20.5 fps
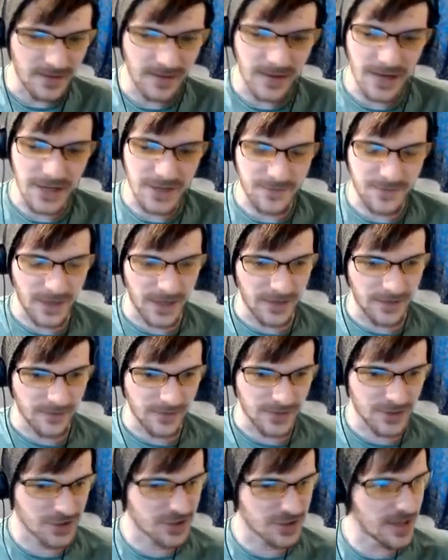Alright, it's fine.
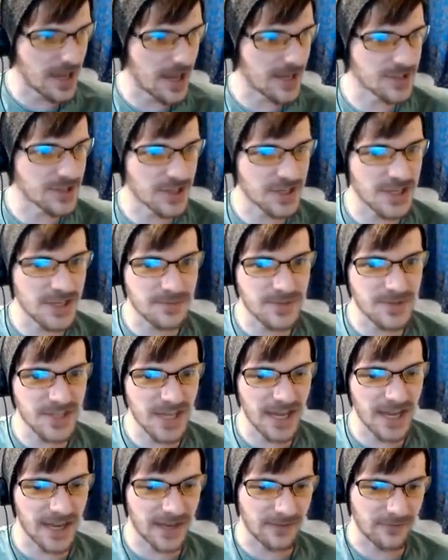Just as I keep
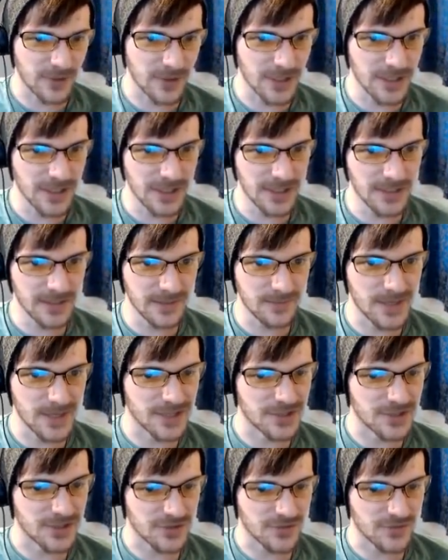saying, reel them
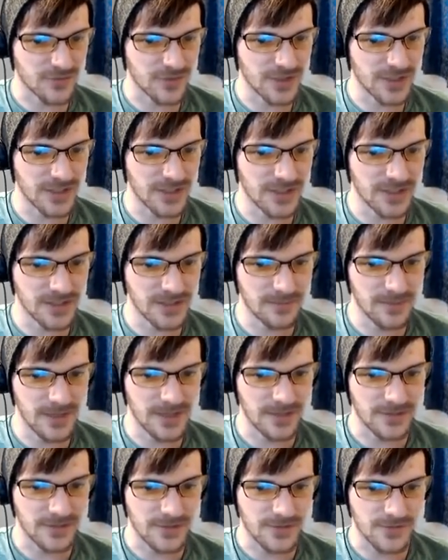in, just reel them
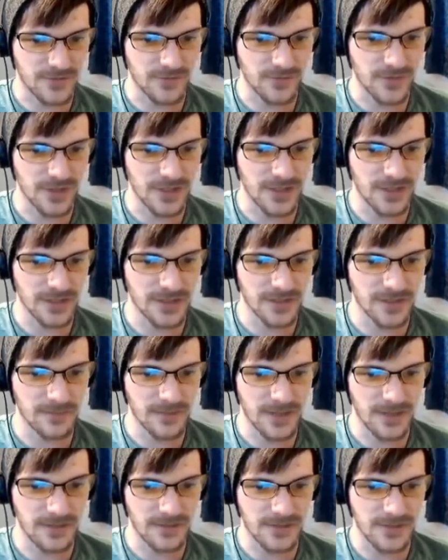in, just reel
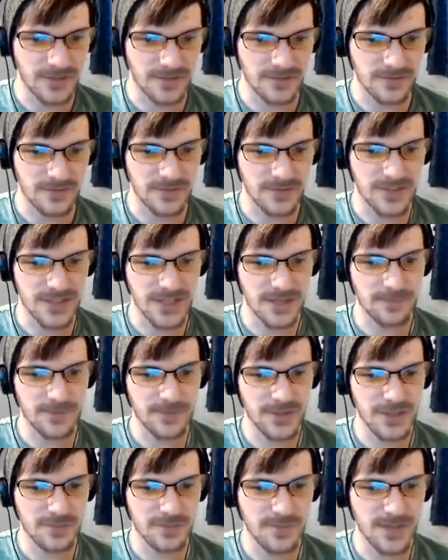them in. Just dip
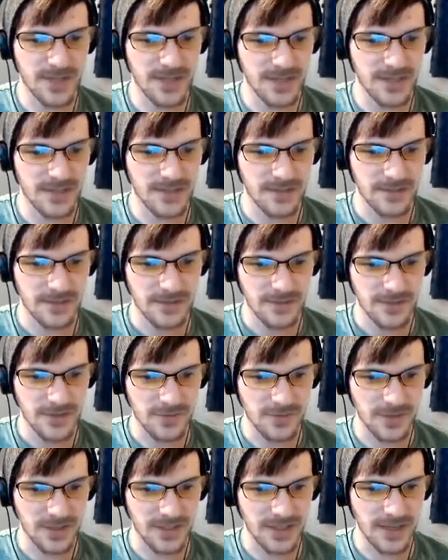the speed
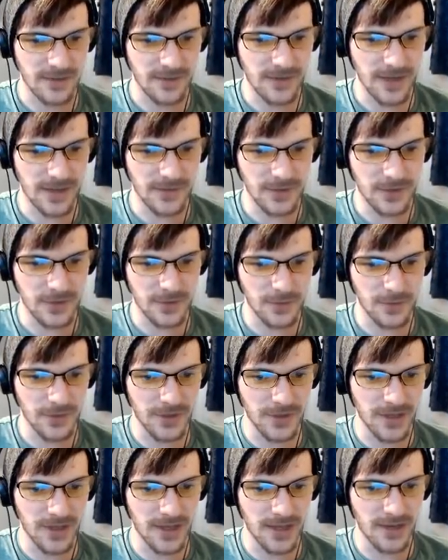so we can get round the
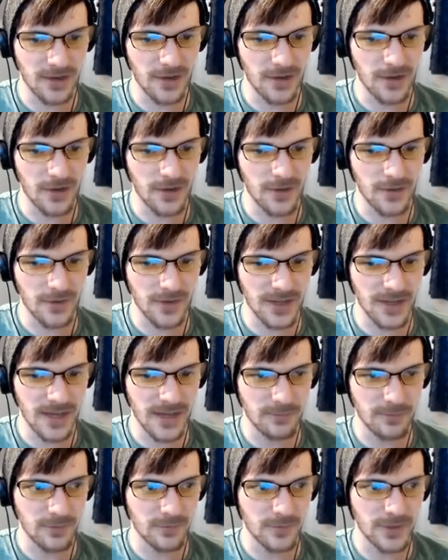corner, and oh
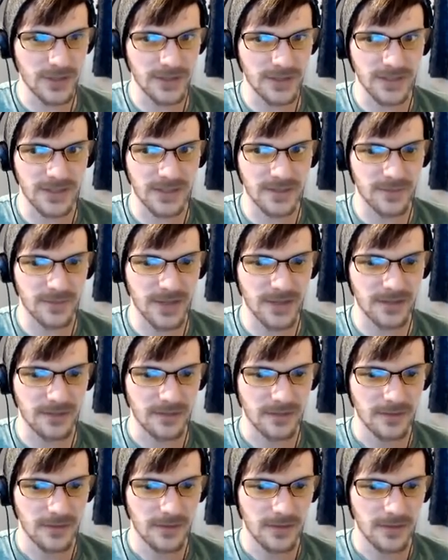yeah, we're reeling them in.
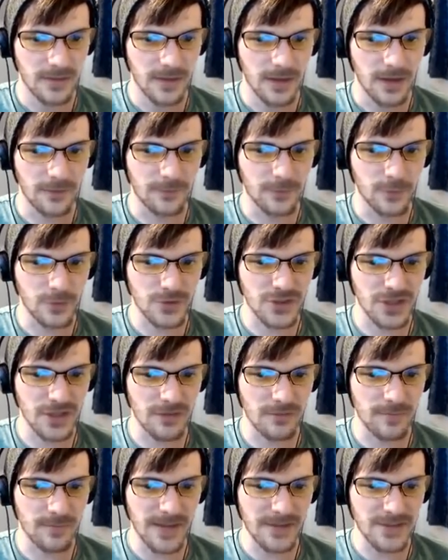
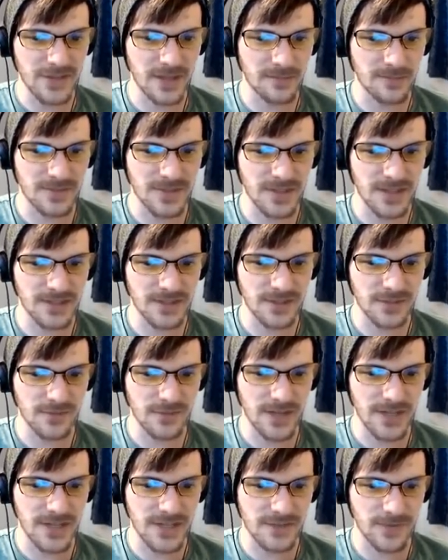Unfortunately, we're about to come to the end of
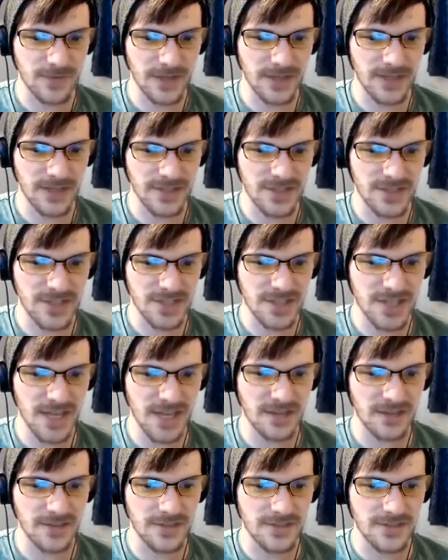the race. If I can get to
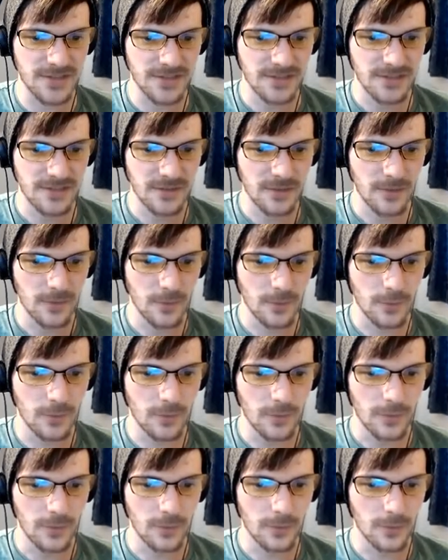second,
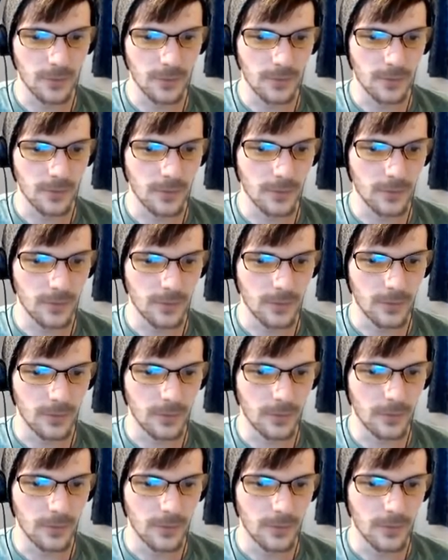oh, oh, oh,
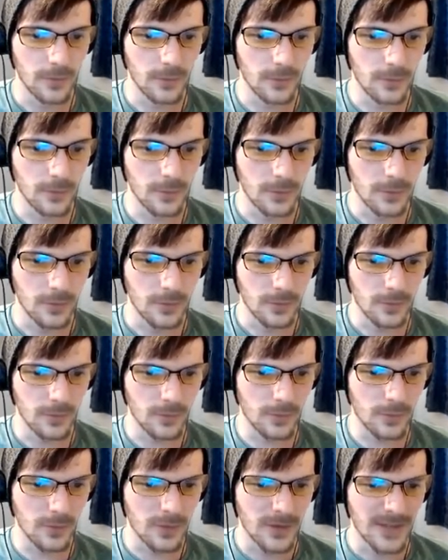oh, oh,
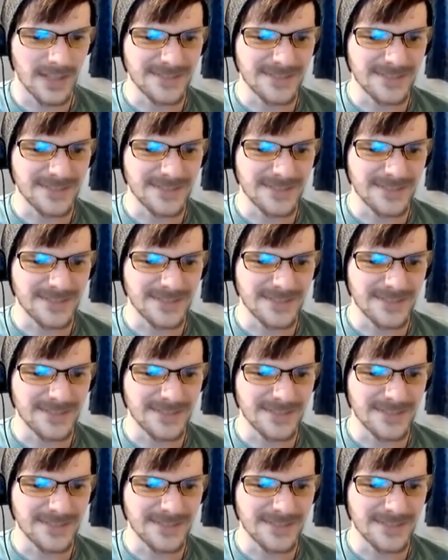oh.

INSTRUCTIONS TO FOLLOW –
Word for word, reproduce each line from the one with "them in. Just dip" through the last line of the material above, both included, and drop the pictures.

WRITTEN ANSWER –
them in. Just dip
the speed
so we can get round the
corner, and oh
yeah, we're reeling them in.
Unfortunately, we're about to come to the end of
the race. If I can get to
second,
oh, oh, oh,
oh, oh,
oh.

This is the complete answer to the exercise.